_WHAT IS BEING ASKED_: Make an exact copy, without pictures, of the lines below from the one containing "[0:01.04-0:02.08]" to the last line, both ends included.

★ ★ ★ ★ ★ ★ ★

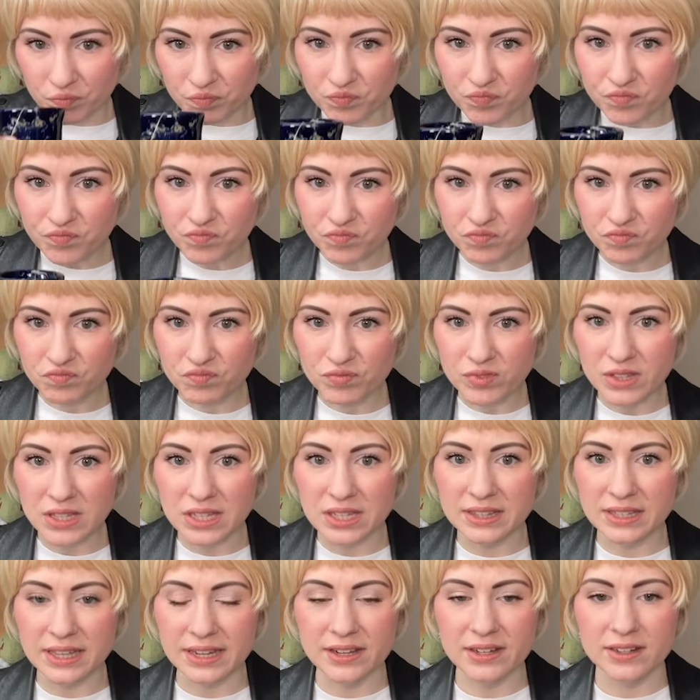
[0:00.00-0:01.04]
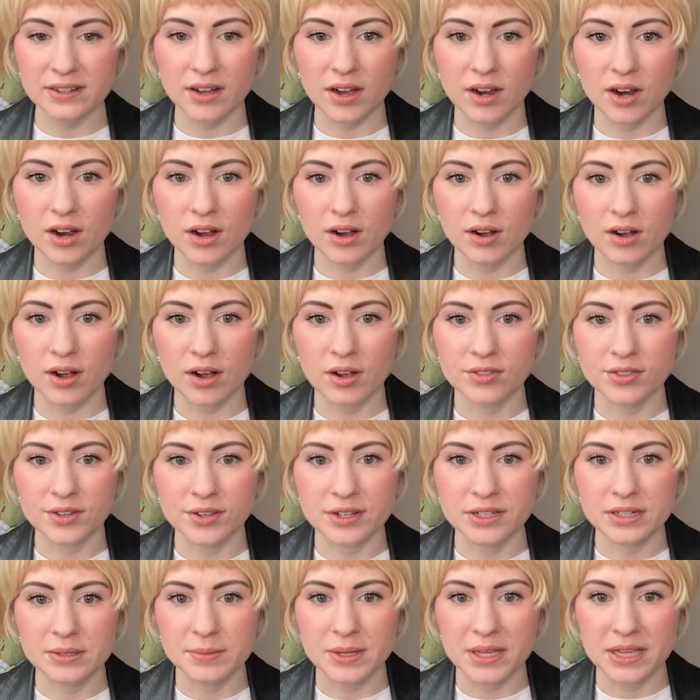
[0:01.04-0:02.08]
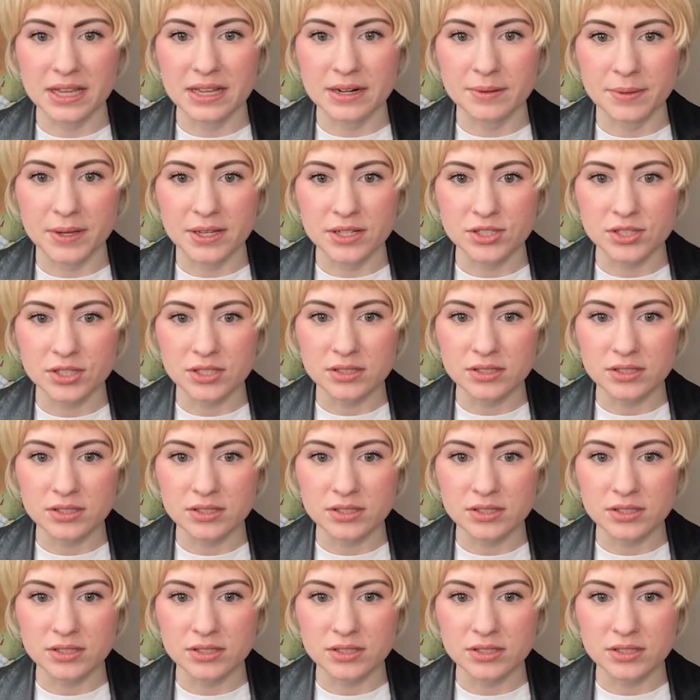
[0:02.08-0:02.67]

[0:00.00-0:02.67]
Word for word: One way we're accomplishing like, this are there going to be animations?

★ ★ ★ ★ ★ ★ ★

_EXERCISE SOLUTION_:
[0:01.04-0:02.08]
[0:02.08-0:02.67]

[0:00.00-0:02.67]
Word for word: One way we're accomplishing like, this are there going to be animations?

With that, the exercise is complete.